╔══

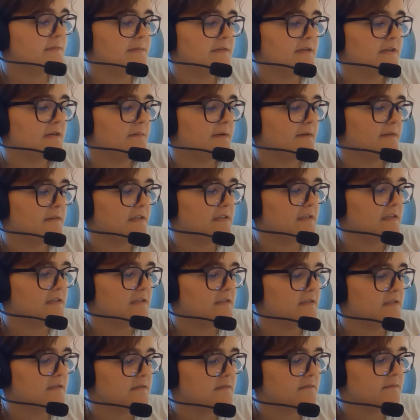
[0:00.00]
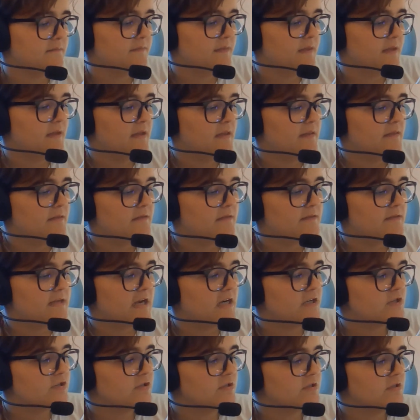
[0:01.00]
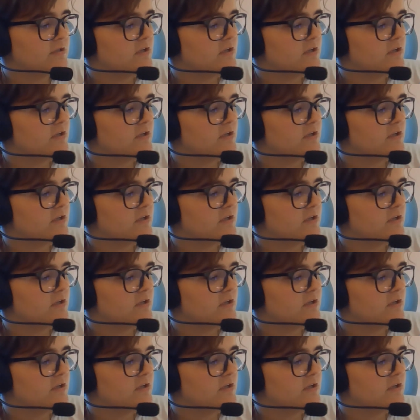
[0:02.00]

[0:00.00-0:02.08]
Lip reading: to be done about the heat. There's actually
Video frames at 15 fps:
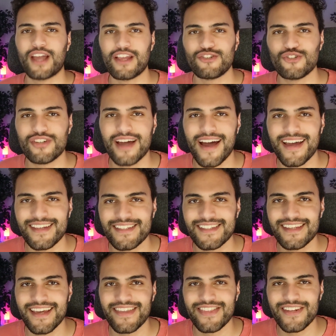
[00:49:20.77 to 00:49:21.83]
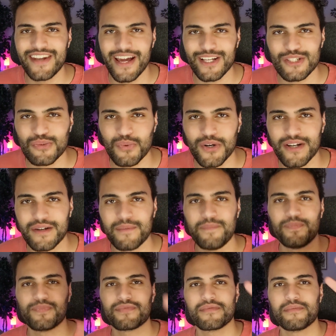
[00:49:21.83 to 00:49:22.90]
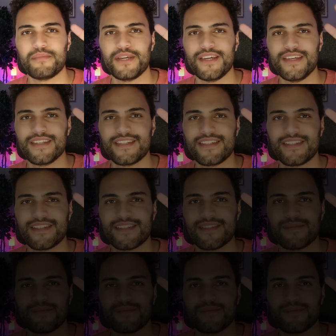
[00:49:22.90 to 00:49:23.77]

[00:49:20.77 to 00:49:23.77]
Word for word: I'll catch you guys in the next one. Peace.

╚══

* The problem: Retype only the lines from the one with "Video frames at" through the final line of the entries, please, and keep the pictures out.

* Exercise solution:
Video frames at 15 fps:
[00:49:20.77 to 00:49:21.83]
[00:49:21.83 to 00:49:22.90]
[00:49:22.90 to 00:49:23.77]

[00:49:20.77 to 00:49:23.77]
Word for word: I'll catch you guys in the next one. Peace.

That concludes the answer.